Of the quarterbacks listed, Grier has the lowest chance of seeing the field next season. Cam Newton is the entrenched starter in Carolina and appears to be healing well from his shoulder surgery in January. Grier was great value in the back half of the third round, though, and he may just be the steal of the draft – at least if the Panthers provide him with a clean pocket to throw from.
When Grier was moved off his spot on the dropback, his passing grade was a paltry 28.8, going just 15-for-33 for 144 yards and two interceptions. Contrast that with his passing grade when not moved off his spot (93.7 – 2nd behind only Kyler Murray), and you have quite the dichotomy. The Panthers’ offensive line was middle of the pack last season in team pass-blocking efficiency (18th), but in order for Grier to have success should he be forced into action, they’ll have to ensure he can work from a clean pocket.

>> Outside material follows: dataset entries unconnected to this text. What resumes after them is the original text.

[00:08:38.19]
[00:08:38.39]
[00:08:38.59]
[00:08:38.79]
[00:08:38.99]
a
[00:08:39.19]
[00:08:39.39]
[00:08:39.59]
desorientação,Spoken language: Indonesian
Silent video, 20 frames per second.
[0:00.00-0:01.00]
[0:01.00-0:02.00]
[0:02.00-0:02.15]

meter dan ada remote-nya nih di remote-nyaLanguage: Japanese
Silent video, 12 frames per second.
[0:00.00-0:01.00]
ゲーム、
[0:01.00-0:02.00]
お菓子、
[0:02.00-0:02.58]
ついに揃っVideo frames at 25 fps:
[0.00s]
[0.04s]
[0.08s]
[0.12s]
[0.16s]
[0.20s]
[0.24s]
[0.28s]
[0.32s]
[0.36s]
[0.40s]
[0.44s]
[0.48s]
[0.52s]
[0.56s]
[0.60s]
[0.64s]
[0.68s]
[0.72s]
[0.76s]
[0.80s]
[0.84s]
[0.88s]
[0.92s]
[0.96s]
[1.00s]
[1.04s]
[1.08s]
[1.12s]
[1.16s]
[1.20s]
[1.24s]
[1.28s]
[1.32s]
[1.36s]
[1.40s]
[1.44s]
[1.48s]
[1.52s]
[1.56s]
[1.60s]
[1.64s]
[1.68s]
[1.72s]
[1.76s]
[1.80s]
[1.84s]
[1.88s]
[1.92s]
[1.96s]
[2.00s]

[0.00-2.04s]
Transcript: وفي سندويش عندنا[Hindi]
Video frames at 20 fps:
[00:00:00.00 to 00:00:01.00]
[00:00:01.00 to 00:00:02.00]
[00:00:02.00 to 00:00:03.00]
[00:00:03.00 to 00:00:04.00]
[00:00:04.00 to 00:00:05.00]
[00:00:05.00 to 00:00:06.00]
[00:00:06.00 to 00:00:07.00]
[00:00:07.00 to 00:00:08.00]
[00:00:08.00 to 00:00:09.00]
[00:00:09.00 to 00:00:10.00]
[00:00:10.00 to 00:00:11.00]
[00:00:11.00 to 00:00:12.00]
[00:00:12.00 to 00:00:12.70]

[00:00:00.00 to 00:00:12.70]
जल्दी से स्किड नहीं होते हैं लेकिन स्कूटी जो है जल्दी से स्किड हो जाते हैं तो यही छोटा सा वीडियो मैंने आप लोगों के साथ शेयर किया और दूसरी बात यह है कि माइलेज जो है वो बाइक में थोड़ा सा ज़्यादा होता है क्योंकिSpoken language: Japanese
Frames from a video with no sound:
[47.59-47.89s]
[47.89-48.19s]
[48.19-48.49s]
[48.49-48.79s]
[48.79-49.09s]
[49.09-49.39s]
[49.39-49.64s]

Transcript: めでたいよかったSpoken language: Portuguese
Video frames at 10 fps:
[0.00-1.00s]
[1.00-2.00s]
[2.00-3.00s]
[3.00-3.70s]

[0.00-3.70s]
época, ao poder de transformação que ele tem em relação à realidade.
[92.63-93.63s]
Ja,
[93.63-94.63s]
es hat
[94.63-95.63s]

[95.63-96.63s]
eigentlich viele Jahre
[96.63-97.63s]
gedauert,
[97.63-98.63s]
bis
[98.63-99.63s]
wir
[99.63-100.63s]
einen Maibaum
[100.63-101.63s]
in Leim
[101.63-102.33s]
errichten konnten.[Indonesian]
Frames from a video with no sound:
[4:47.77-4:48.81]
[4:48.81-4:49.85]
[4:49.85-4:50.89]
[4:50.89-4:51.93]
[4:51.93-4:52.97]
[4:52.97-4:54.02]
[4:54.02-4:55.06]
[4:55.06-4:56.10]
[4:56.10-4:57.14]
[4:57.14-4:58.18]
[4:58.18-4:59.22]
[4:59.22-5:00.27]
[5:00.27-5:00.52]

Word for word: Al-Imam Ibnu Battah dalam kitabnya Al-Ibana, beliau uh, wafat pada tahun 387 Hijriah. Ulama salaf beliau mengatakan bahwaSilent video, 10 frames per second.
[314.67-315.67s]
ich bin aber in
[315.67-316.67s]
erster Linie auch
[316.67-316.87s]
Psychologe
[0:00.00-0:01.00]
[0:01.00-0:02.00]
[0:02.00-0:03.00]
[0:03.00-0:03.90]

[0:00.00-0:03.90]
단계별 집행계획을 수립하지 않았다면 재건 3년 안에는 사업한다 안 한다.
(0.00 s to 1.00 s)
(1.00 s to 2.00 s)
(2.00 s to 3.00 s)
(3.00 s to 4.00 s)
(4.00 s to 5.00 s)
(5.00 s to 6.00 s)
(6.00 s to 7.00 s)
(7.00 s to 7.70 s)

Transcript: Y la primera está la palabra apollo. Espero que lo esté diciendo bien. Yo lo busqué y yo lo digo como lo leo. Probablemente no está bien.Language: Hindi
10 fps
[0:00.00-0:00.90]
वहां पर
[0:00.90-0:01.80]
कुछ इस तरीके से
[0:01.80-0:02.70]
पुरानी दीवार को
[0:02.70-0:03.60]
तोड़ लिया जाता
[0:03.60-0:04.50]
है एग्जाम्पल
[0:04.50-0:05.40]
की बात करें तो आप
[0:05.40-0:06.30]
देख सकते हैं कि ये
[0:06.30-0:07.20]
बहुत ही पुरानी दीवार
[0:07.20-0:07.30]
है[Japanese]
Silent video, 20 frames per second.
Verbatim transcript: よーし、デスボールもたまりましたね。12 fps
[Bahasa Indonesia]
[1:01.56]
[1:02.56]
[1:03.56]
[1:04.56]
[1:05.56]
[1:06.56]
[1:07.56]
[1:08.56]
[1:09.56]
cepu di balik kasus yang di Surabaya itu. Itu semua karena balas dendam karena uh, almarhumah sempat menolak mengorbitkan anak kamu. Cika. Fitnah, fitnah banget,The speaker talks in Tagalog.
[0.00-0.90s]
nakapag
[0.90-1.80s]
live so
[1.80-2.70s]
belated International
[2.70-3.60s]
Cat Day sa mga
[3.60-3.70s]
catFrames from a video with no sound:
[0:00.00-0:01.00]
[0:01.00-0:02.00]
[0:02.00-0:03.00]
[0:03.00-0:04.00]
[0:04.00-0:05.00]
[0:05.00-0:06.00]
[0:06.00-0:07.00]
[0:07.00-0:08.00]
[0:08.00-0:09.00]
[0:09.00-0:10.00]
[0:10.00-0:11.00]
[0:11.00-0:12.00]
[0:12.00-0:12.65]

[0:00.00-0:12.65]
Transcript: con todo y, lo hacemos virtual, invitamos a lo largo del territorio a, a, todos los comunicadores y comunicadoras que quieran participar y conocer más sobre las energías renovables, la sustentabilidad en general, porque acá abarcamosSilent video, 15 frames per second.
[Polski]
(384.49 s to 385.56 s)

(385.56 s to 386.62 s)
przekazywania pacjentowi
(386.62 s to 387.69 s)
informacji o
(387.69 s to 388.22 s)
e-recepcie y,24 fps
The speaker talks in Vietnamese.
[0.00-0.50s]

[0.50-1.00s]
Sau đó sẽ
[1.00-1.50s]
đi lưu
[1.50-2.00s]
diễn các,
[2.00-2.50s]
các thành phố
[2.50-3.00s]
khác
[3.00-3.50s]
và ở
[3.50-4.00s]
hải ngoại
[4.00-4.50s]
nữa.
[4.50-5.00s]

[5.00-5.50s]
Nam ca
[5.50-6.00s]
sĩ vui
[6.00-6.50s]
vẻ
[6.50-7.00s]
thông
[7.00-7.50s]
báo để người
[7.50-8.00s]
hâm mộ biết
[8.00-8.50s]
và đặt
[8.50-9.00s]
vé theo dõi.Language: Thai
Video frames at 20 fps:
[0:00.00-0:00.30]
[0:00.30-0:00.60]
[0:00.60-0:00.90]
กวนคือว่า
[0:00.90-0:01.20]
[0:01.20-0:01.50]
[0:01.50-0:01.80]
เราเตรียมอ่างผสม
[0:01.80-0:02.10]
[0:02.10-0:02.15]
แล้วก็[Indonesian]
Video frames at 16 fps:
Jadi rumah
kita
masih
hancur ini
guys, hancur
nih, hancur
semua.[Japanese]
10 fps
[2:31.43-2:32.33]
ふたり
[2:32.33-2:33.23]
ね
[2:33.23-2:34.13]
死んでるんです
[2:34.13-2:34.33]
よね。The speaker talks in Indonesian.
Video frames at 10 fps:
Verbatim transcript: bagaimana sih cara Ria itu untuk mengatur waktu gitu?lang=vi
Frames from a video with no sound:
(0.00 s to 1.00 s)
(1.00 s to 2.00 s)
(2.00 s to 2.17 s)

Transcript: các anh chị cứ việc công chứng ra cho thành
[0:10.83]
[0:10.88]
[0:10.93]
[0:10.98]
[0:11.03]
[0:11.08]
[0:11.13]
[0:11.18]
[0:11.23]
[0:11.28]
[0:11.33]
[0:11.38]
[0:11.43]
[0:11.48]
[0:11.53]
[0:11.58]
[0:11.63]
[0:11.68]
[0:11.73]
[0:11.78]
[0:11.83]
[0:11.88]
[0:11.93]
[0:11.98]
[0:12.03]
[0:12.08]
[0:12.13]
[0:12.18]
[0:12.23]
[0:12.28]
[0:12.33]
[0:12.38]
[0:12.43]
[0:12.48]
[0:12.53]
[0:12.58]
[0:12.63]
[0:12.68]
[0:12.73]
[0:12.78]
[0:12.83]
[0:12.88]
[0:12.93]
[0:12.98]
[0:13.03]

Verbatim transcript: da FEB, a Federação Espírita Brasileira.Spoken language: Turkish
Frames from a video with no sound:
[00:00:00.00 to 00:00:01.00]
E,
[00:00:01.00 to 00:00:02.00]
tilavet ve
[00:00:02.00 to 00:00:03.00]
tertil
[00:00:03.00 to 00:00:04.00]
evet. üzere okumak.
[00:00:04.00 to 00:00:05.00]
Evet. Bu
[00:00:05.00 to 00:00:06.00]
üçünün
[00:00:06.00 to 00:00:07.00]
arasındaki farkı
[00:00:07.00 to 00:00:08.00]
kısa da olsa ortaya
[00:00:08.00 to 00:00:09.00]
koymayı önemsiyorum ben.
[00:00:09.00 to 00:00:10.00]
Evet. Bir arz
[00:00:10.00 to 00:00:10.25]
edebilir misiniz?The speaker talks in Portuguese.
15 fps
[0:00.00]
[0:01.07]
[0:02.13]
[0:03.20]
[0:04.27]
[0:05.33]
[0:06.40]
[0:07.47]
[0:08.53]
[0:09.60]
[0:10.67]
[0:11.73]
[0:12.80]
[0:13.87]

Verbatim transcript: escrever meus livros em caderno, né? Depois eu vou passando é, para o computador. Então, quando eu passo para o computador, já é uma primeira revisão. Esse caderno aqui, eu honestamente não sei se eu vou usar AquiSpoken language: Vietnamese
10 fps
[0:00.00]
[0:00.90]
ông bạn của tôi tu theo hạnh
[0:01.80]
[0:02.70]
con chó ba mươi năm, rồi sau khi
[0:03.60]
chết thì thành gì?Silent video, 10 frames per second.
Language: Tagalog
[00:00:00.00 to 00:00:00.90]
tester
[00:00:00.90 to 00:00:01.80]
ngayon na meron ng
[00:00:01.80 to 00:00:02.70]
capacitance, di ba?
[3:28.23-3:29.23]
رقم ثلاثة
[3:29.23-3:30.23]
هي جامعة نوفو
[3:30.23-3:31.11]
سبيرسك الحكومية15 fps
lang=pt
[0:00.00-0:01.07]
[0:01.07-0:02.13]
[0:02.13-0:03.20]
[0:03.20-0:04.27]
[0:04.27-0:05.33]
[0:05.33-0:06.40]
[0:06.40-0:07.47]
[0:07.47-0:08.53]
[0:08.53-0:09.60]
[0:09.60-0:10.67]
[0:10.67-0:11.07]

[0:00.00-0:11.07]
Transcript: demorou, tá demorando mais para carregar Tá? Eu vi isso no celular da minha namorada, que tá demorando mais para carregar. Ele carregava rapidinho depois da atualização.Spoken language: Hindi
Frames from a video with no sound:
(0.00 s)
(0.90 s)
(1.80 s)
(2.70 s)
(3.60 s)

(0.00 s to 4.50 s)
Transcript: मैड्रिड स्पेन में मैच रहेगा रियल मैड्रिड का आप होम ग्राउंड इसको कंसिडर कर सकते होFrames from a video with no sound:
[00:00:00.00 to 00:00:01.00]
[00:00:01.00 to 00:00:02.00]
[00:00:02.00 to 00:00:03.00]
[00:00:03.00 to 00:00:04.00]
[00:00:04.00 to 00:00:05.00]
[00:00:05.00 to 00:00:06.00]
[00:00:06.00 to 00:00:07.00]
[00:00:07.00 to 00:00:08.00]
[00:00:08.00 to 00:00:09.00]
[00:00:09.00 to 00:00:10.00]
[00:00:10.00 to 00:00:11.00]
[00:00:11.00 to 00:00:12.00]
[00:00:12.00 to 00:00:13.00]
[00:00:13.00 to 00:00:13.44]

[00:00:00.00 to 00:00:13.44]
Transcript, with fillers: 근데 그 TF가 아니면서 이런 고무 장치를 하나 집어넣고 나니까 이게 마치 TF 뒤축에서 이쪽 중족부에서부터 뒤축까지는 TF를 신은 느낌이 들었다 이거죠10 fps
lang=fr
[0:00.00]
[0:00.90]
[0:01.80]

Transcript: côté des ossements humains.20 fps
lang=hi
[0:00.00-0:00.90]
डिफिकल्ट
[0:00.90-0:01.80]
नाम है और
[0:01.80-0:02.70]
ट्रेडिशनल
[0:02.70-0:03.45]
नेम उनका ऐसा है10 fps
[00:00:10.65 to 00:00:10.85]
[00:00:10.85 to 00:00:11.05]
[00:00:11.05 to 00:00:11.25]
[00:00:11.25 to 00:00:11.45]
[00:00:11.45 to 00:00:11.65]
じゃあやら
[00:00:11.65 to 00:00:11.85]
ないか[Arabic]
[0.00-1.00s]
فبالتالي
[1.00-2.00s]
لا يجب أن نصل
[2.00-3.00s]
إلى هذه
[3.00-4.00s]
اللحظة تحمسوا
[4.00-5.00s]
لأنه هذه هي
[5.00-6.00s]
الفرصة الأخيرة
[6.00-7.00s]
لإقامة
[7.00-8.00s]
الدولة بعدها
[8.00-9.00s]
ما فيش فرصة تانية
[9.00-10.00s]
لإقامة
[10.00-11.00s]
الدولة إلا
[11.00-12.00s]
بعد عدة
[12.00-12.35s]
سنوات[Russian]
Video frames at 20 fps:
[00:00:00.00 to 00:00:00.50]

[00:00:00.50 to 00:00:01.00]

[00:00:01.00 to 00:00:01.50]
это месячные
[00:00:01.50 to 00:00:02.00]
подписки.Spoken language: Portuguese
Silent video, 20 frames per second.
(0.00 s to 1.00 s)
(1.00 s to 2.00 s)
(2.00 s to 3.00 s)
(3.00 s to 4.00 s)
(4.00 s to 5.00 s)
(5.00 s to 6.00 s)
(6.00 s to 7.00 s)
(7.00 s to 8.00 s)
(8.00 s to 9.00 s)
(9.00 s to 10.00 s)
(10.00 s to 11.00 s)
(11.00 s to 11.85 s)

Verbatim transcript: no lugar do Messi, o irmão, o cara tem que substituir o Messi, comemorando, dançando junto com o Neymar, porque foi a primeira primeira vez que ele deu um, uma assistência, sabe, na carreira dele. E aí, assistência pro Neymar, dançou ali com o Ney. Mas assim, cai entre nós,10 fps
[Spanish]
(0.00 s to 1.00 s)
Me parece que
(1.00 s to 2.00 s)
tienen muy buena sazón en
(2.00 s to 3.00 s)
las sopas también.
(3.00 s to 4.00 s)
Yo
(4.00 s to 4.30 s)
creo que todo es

If he does get time in the pocket to target receivers on go routes downfield, watch out. Grier was the best quarterback in the country when targeting receivers on all variations of go routes (traditional go routes, back shoulders, seams, and slot wheels), with a passing grade of 98.1. Grier was masterful on those routes, notching 22 big-time throws compared to just one turnover-worthy play. That kind of proficiency on the go route paired with a 13.2% uncatchable-pass rate (best among the first five quarterbacks drafted) led to Grier grading as the second-best passer in the draft class behind only Murray.
The blueprint for his success at the NFL level is clear: give him plenty of space to work within the pocket and let his accuracy at all levels of the field shine.